--- TASK MATERIAL Enclosed Below ---
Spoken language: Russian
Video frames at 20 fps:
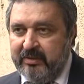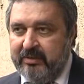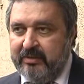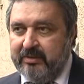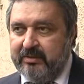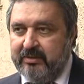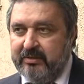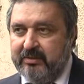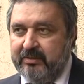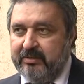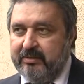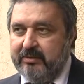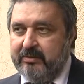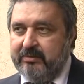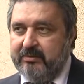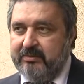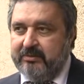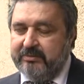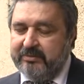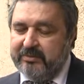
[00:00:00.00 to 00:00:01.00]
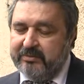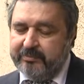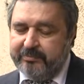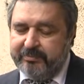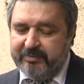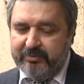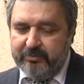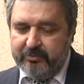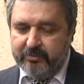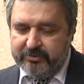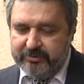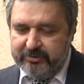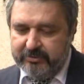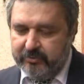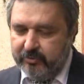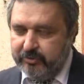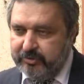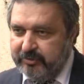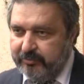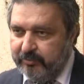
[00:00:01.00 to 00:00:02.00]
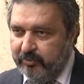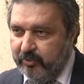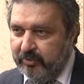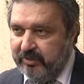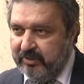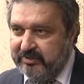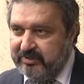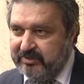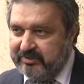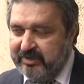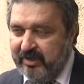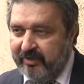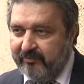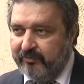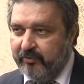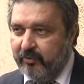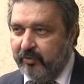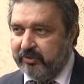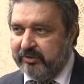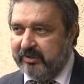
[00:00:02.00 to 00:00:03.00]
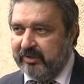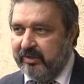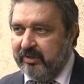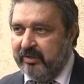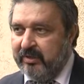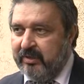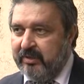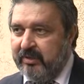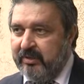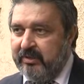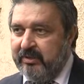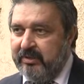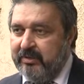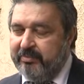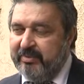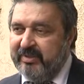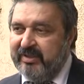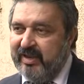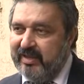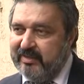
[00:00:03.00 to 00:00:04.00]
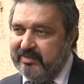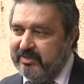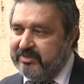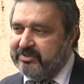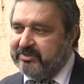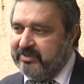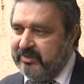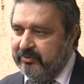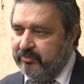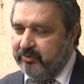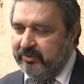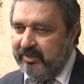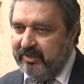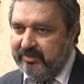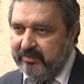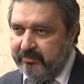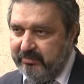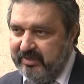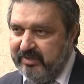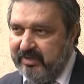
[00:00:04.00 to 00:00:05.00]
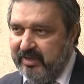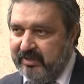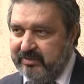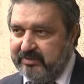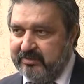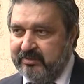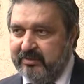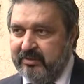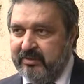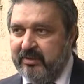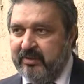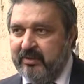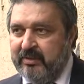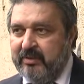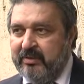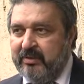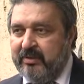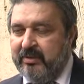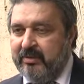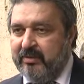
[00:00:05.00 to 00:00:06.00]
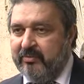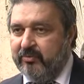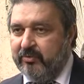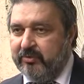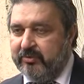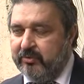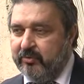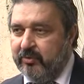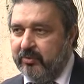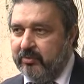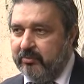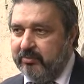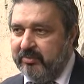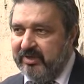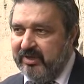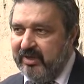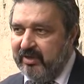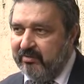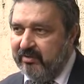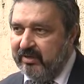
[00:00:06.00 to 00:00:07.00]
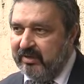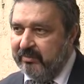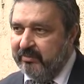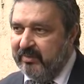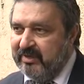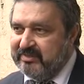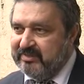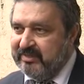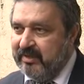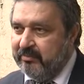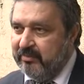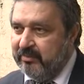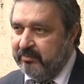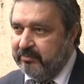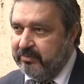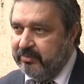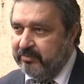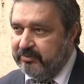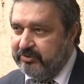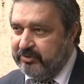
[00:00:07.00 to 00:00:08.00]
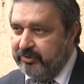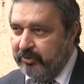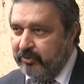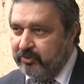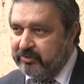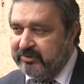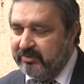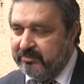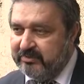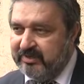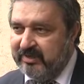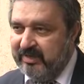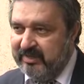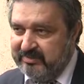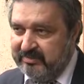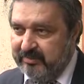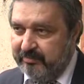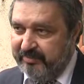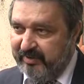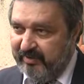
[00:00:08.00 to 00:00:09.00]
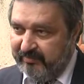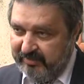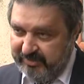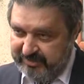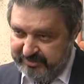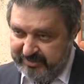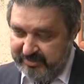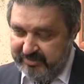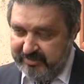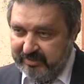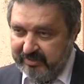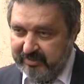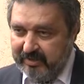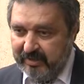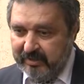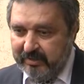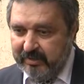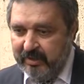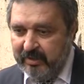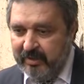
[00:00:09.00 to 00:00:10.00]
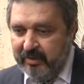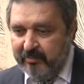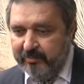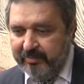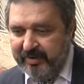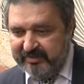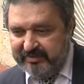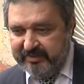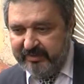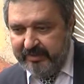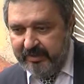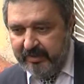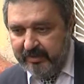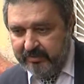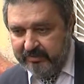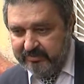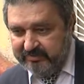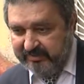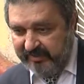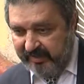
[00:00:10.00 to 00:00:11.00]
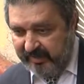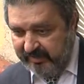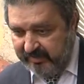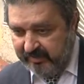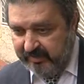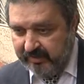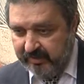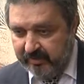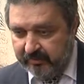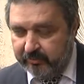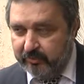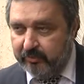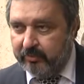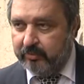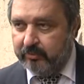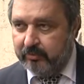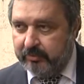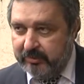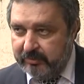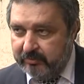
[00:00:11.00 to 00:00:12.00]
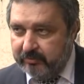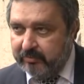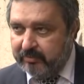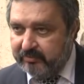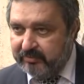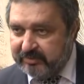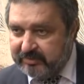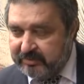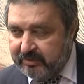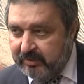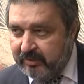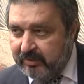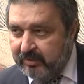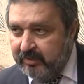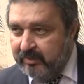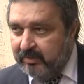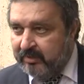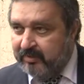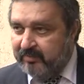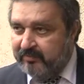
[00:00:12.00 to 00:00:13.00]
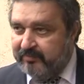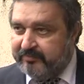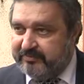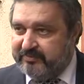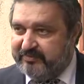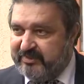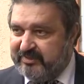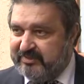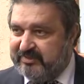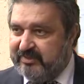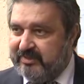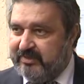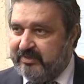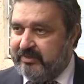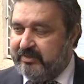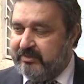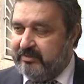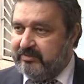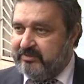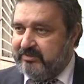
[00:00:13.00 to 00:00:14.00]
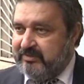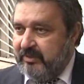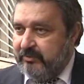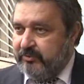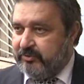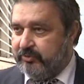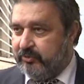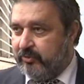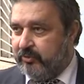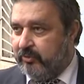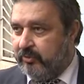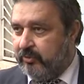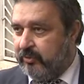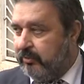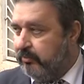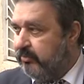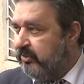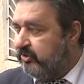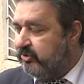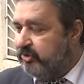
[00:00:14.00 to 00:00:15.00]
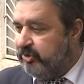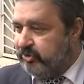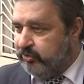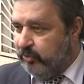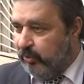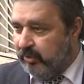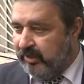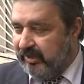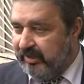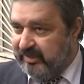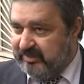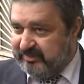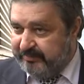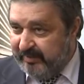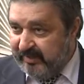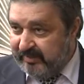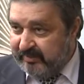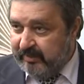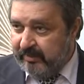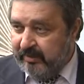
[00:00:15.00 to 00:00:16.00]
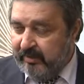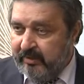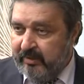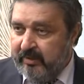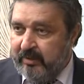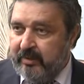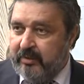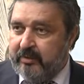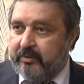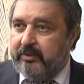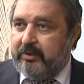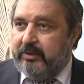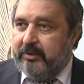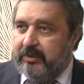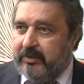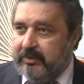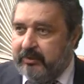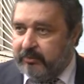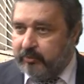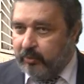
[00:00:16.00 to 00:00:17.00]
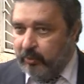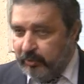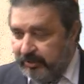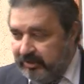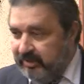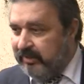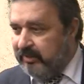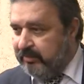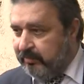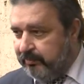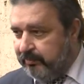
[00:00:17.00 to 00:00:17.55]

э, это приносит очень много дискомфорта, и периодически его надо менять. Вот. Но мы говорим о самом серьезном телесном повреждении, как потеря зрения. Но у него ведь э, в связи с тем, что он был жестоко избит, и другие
--- End of Enclosed TASK MATERIAL ---
WHAT THIS TASK INVOLVES: Without including any pictures, return every line of the records exactly.

ANSWER TO THE EXERCISE:
Spoken language: Russian
Video frames at 20 fps:
[00:00:00.00 to 00:00:01.00]
[00:00:01.00 to 00:00:02.00]
[00:00:02.00 to 00:00:03.00]
[00:00:03.00 to 00:00:04.00]
[00:00:04.00 to 00:00:05.00]
[00:00:05.00 to 00:00:06.00]
[00:00:06.00 to 00:00:07.00]
[00:00:07.00 to 00:00:08.00]
[00:00:08.00 to 00:00:09.00]
[00:00:09.00 to 00:00:10.00]
[00:00:10.00 to 00:00:11.00]
[00:00:11.00 to 00:00:12.00]
[00:00:12.00 to 00:00:13.00]
[00:00:13.00 to 00:00:14.00]
[00:00:14.00 to 00:00:15.00]
[00:00:15.00 to 00:00:16.00]
[00:00:16.00 to 00:00:17.00]
[00:00:17.00 to 00:00:17.55]

э, это приносит очень много дискомфорта, и периодически его надо менять. Вот. Но мы говорим о самом серьезном телесном повреждении, как потеря зрения. Но у него ведь э, в связи с тем, что он был жестоко избит, и другие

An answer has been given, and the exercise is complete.